Collected data entries
################

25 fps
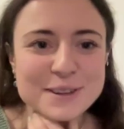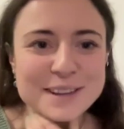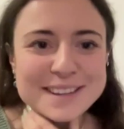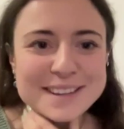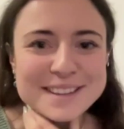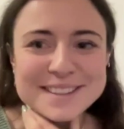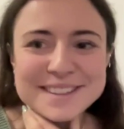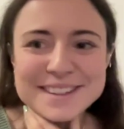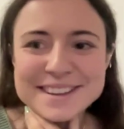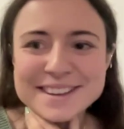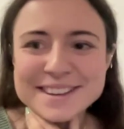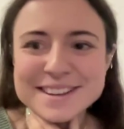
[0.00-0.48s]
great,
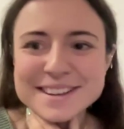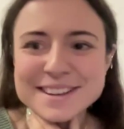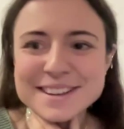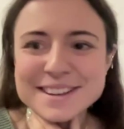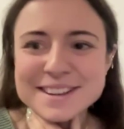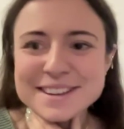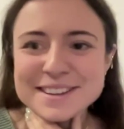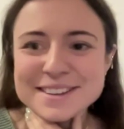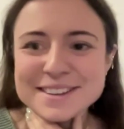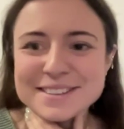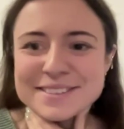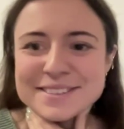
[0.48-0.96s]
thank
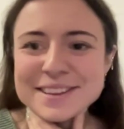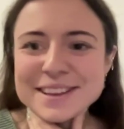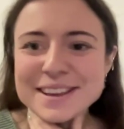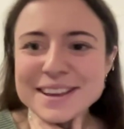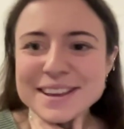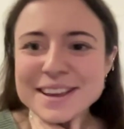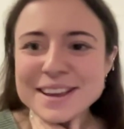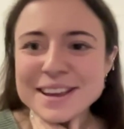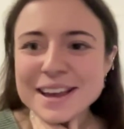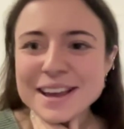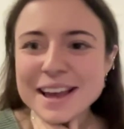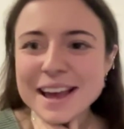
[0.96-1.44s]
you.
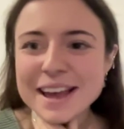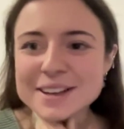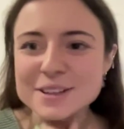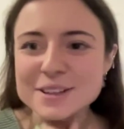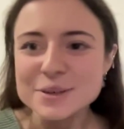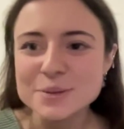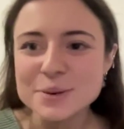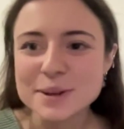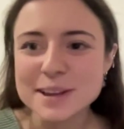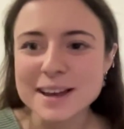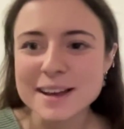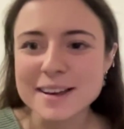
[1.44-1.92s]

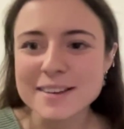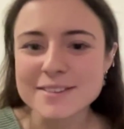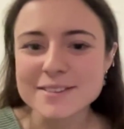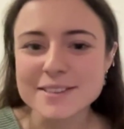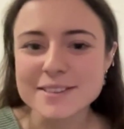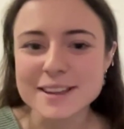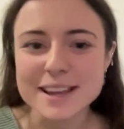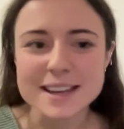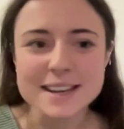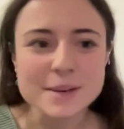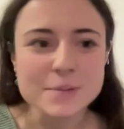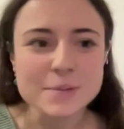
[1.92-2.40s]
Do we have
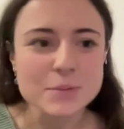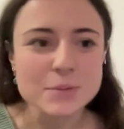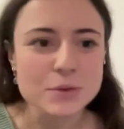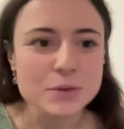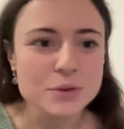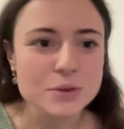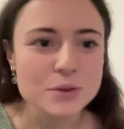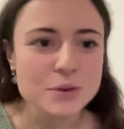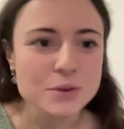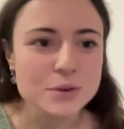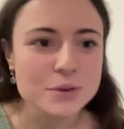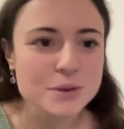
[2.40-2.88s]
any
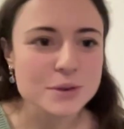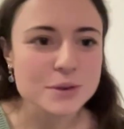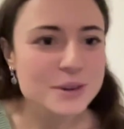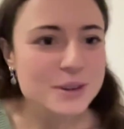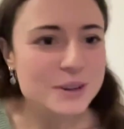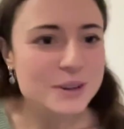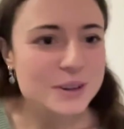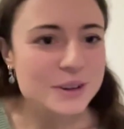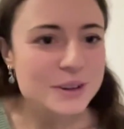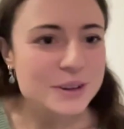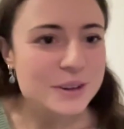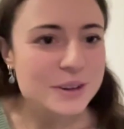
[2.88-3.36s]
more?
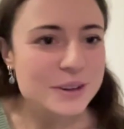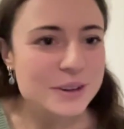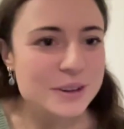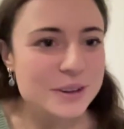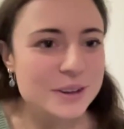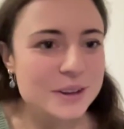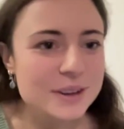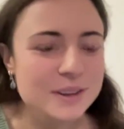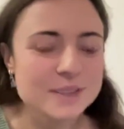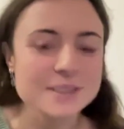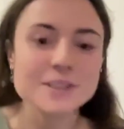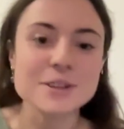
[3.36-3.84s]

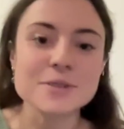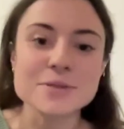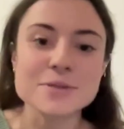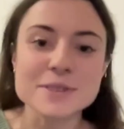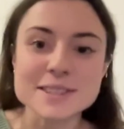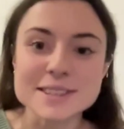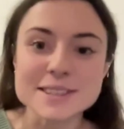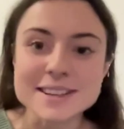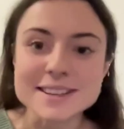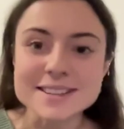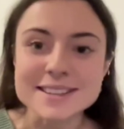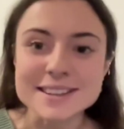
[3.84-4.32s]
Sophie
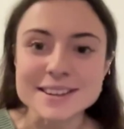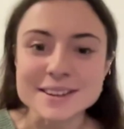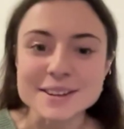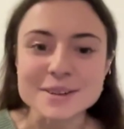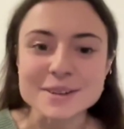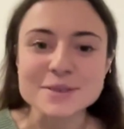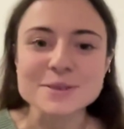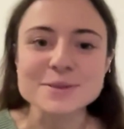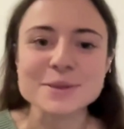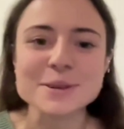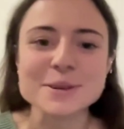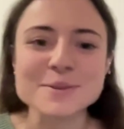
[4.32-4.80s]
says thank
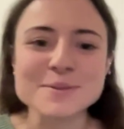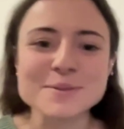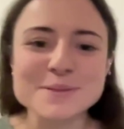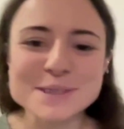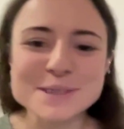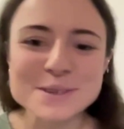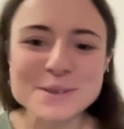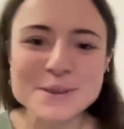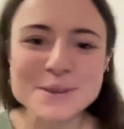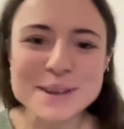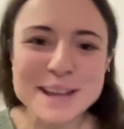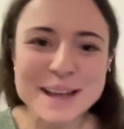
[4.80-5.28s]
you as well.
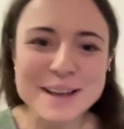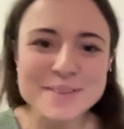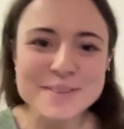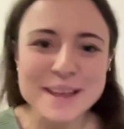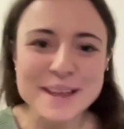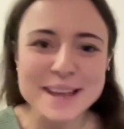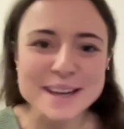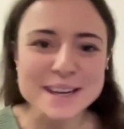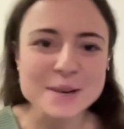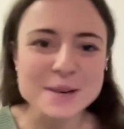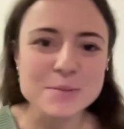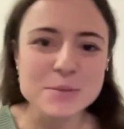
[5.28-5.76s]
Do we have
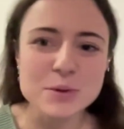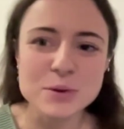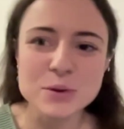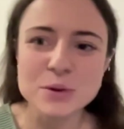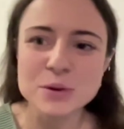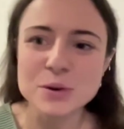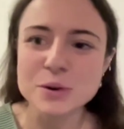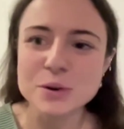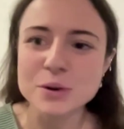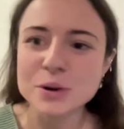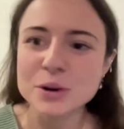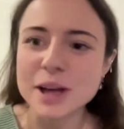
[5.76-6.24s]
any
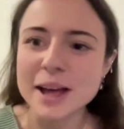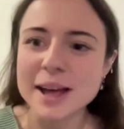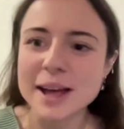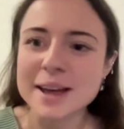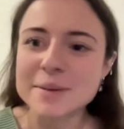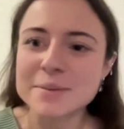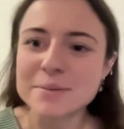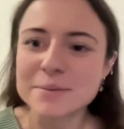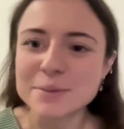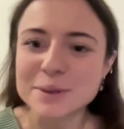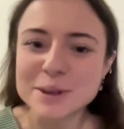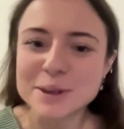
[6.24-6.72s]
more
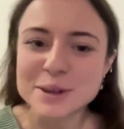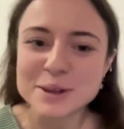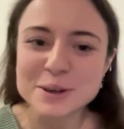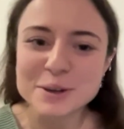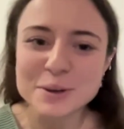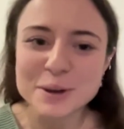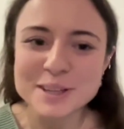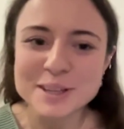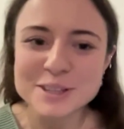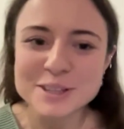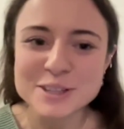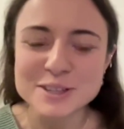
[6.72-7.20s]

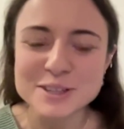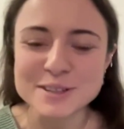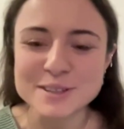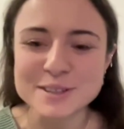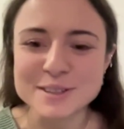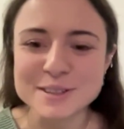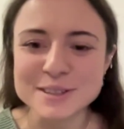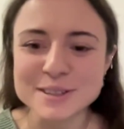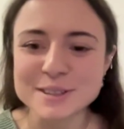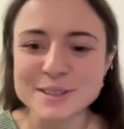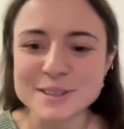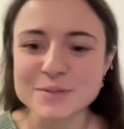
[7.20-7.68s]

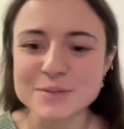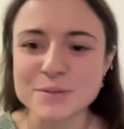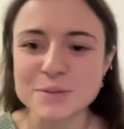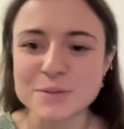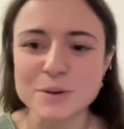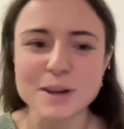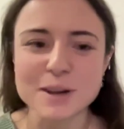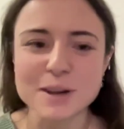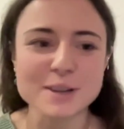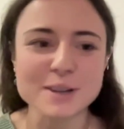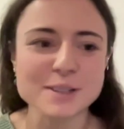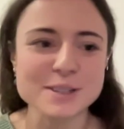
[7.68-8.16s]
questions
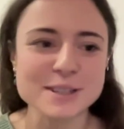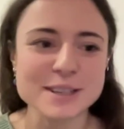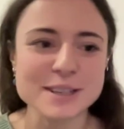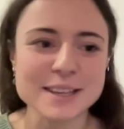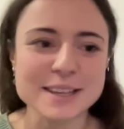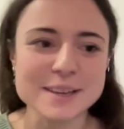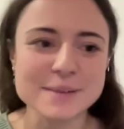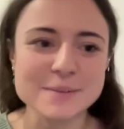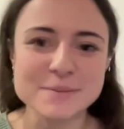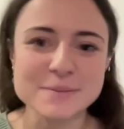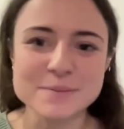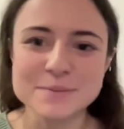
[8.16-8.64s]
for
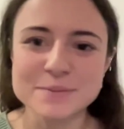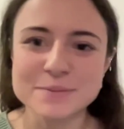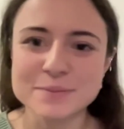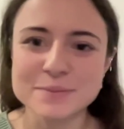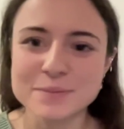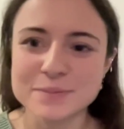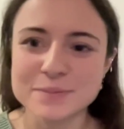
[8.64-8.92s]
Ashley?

################

# The task
Please reproduce the records above exactly and leave any picture behind.

# Answer box
25 fps
[0.00-0.48s]
great,
[0.48-0.96s]
thank
[0.96-1.44s]
you.
[1.44-1.92s]

[1.92-2.40s]
Do we have
[2.40-2.88s]
any
[2.88-3.36s]
more?
[3.36-3.84s]

[3.84-4.32s]
Sophie
[4.32-4.80s]
says thank
[4.80-5.28s]
you as well.
[5.28-5.76s]
Do we have
[5.76-6.24s]
any
[6.24-6.72s]
more
[6.72-7.20s]

[7.20-7.68s]

[7.68-8.16s]
questions
[8.16-8.64s]
for
[8.64-8.92s]
Ashley?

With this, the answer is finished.